Hands that emerge suspect from a bathroom, or a stall.
        And should I then presume?
        And how should I begin?

Shall I say, I have walked at a distance of six feet
And darted for the avocados ripe
To painter’s tape on floor graphs, to plexiglass windows? …

I should have been a pair of ragged laws
Scrambling behind the curve of this disease.

And the afternoon, the evening, stretches painfully!
Smoothed by long curfews,
Asleep… tired… or food in fingers,
Stretched on the couch, alone or not, TV.
Should I, after tea and my devices
Speculate the coming apex of this crisis?
But though I have washed with passion, washed and cleaned,
Though I have seen my hands (grown slightly dry) again preparing dinner,
I am no Fauci — and this no small matter;
I have eyed the dwindling bottled liquor,
And I have seen the country’s leaders examining the ticker,
And in short, I was afraid.

And would it have been worth it, after all,
After the paper products, the socially-distant streets,
Among the work-at-home attempts by you and me,
Would it have been worth while,
To question this new lifestyle,
To have confronted the cableverse, after all
To force it towards some overwhelming question,
To say: “I am an American, always well-fed,
Missing past Easters — lord, what a ball!
If one, settling a pillow by her head
        Should say: “That is not important at all;
        Not important, at all.”

And would it have been worth it, after all,
After my commuting memories of city streets,
After the subway, the trains, the elevators groaning between floors—
And this, and so much more?—
It is impossible to say just what I mean!
Now my past life, in movies shown, their patterns on a screen:
Would it have been worth while
If one, settling a pillow, quite appalled,
And turning toward the window, should say:
        “That is not important at all;
        Not important, at all.”

No!

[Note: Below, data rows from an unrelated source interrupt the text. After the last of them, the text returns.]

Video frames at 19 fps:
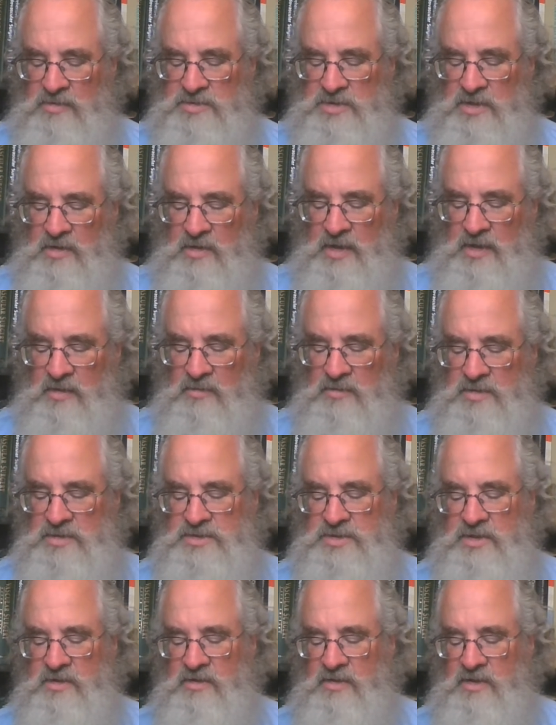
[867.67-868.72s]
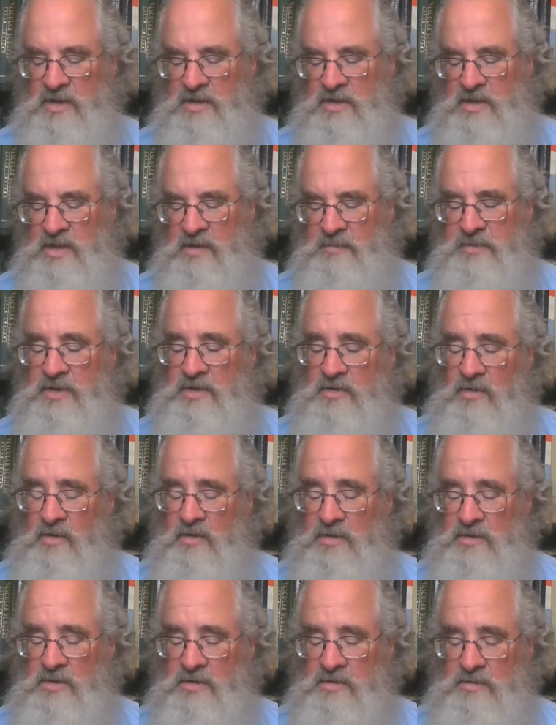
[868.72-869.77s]
so I don't want you to think that I'm
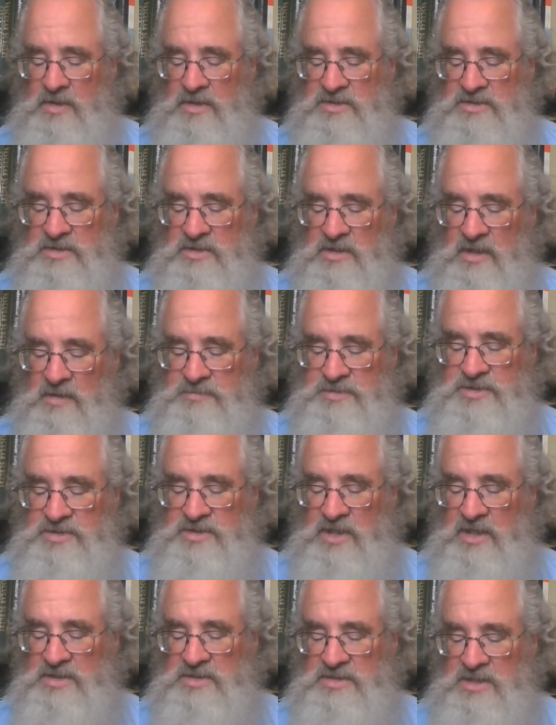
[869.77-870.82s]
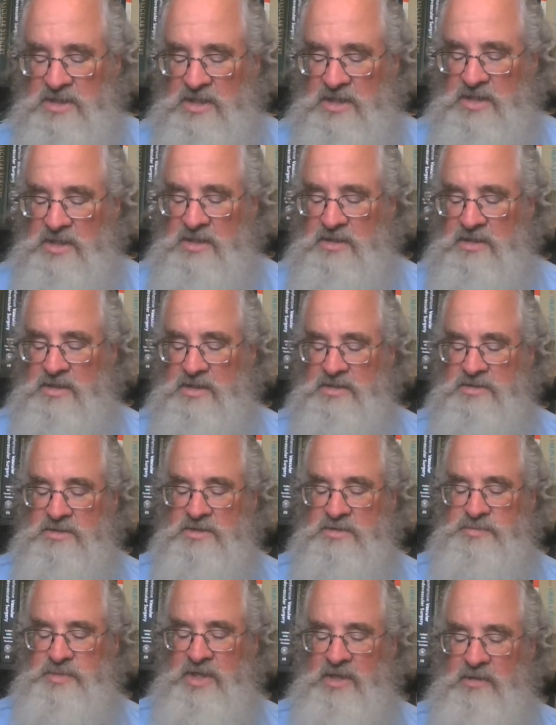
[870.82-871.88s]
ignoring your question. I'm just not seeing it because
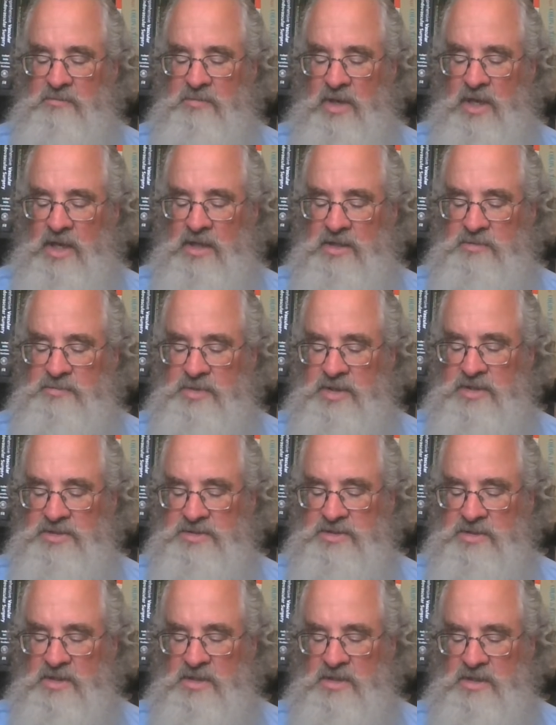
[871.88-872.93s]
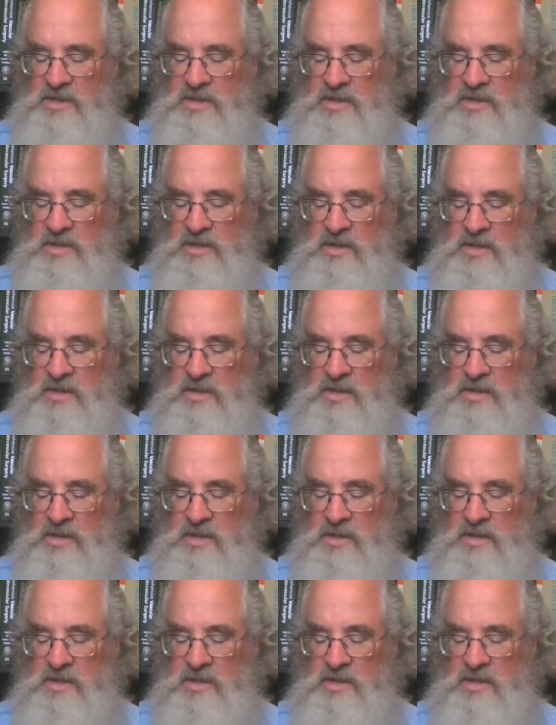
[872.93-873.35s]
it's being blocked based on theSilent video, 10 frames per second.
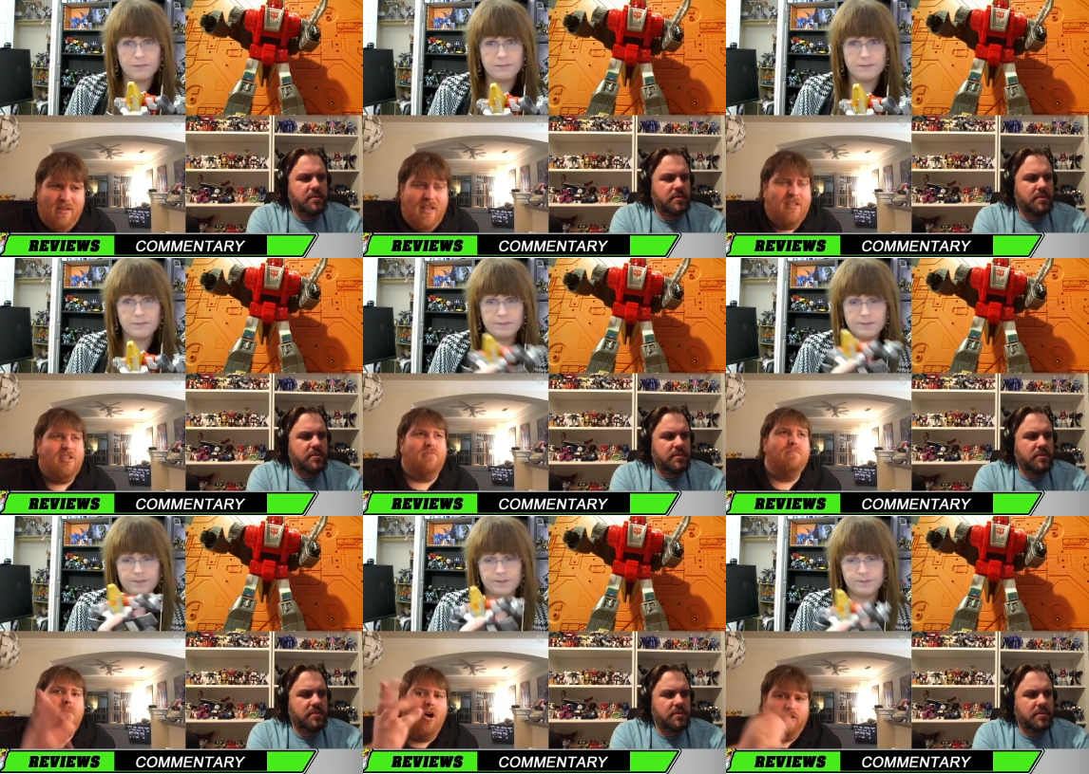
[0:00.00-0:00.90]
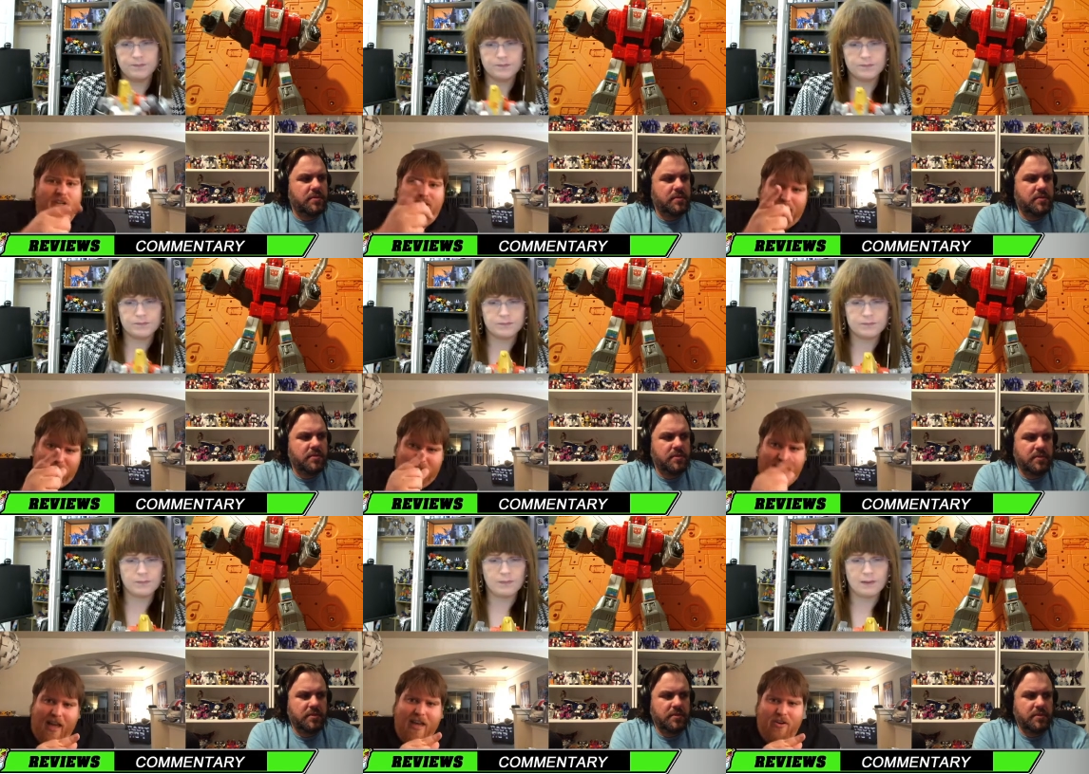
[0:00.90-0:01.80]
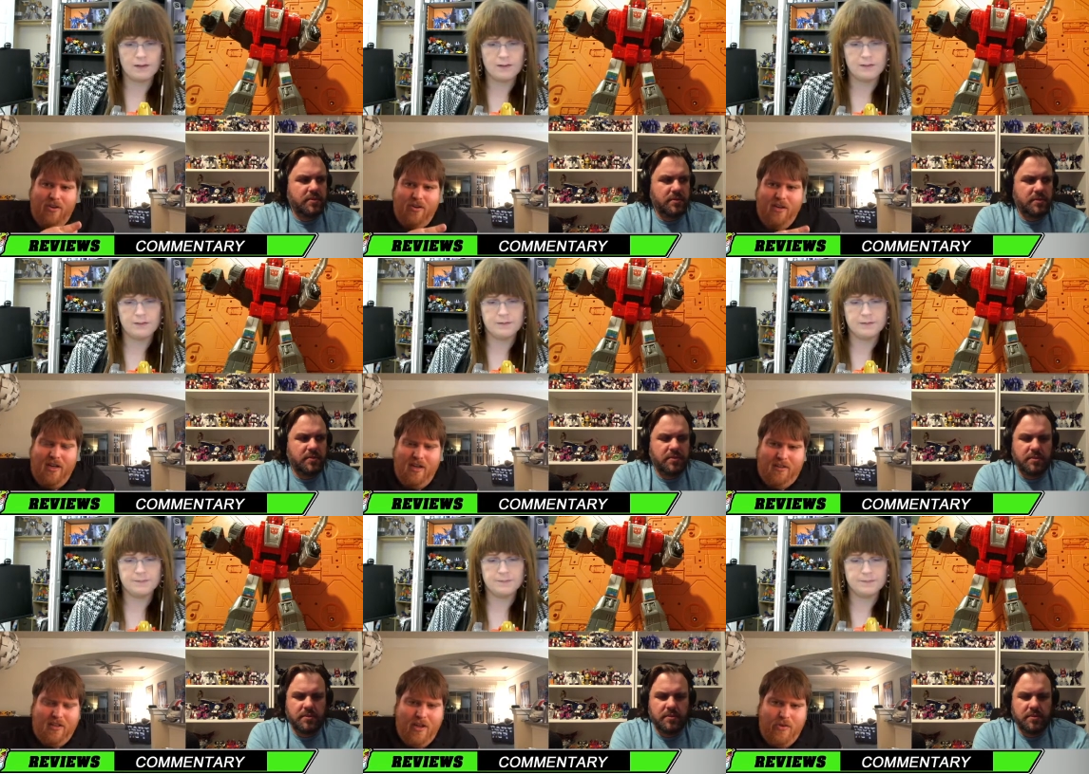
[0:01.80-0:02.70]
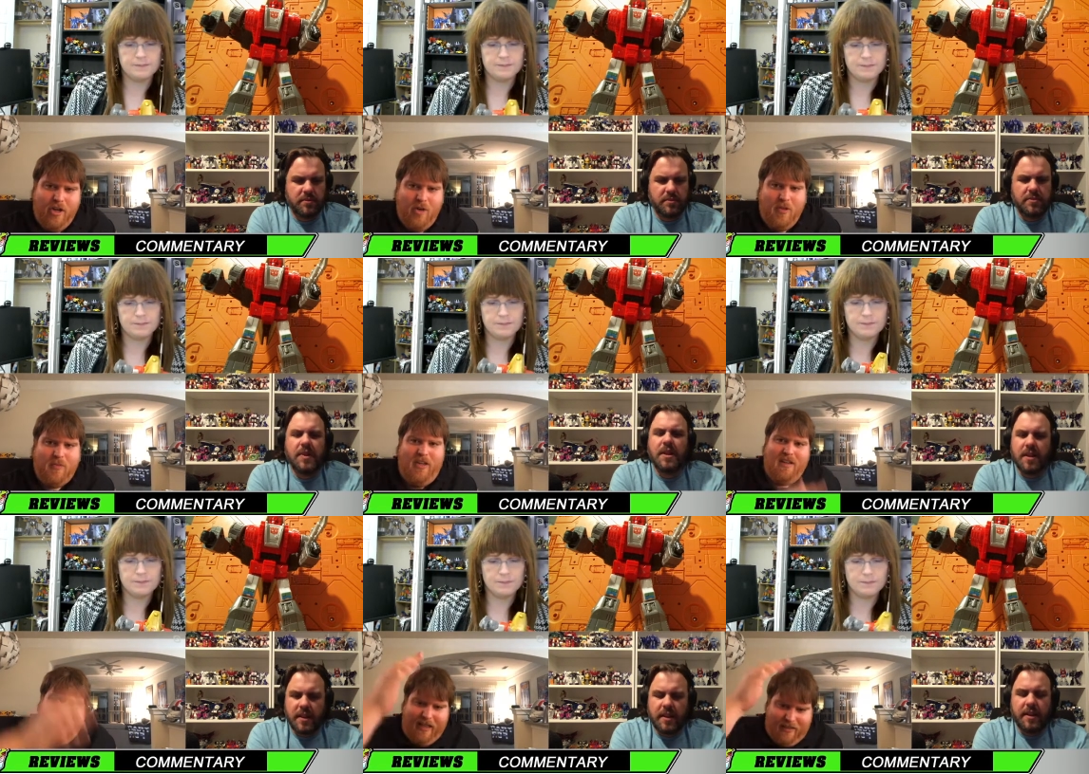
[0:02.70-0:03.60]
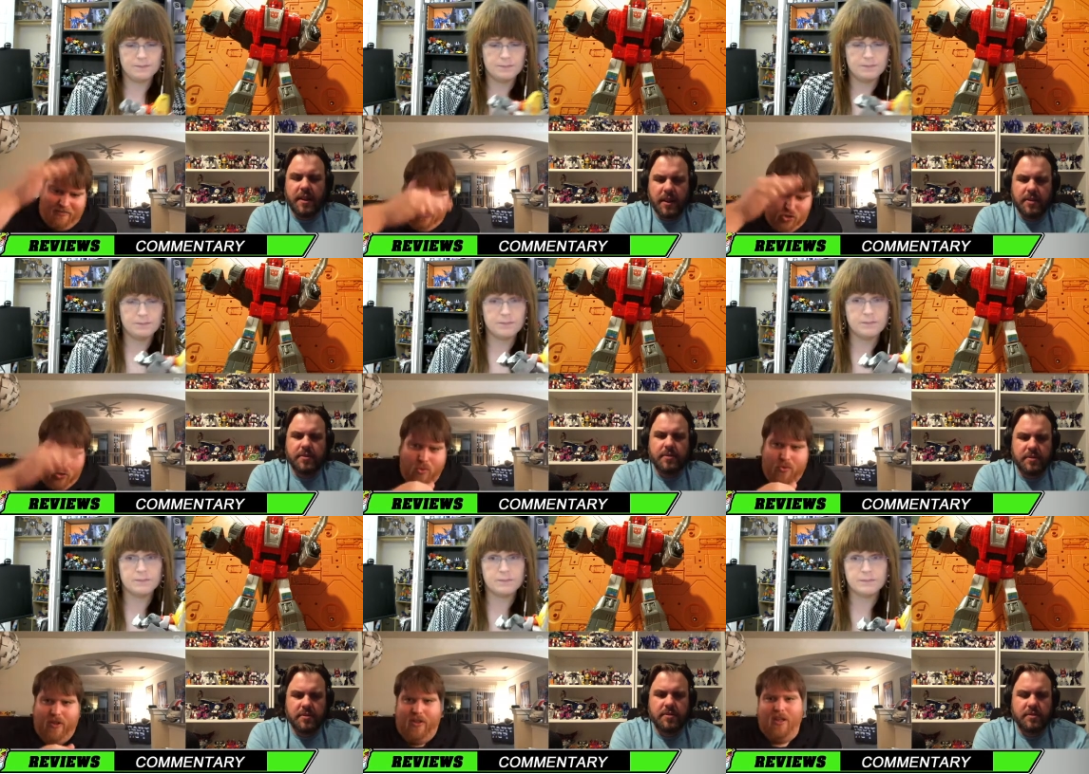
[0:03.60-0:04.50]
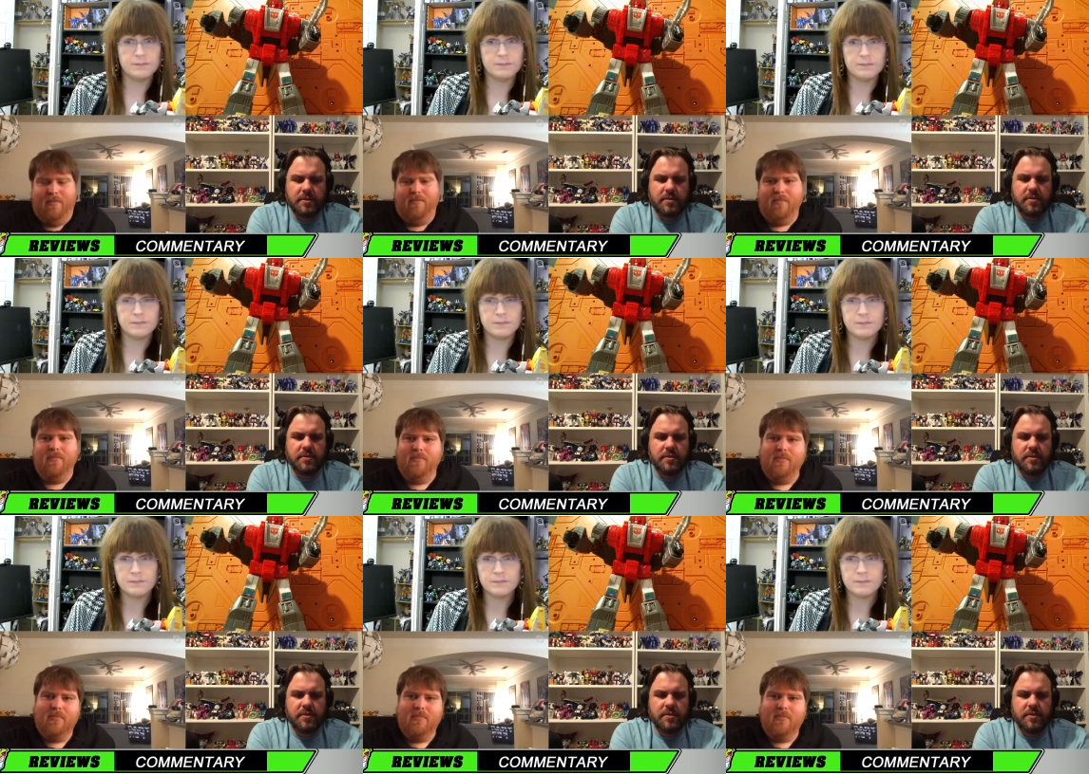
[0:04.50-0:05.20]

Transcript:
Speaker 1: he's smaller, he's like slighter than the other Dinobots, but he's not like shorter than them.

I am not Prince Hamlet, nor was meant to be;
Am Horatio, one that will do
To forewarn my friend, wipe a surface or two,
Tsk tsk the prince; no doubt, they’d close his school,
Deferential, unlike Hamlet (loosed),
Hygenic, cautious, and fastidious;
Avoiding shared goblets of fermented juice;
At times, indeed, almost conspicuous—
Almost, at times, uncool.

I grow old… I grow old…
I shall pass my birthday in this way holed.

Shall I brush my hair at all? Do I dare to eat the sweets?
I shall wear those flannel jammies, because — well, each to each.
I have heard the children singing — no, a screech.

I hope to god they won’t screech at me.

I have seen them nuzzled in their sleep
Curling the white sheets, hair pushed back
Rounded shoulders, mouth gone slack.
We have lingered in the chambers of our rooms
Circling them without a sound.
Till more loved ones undistance, and are found.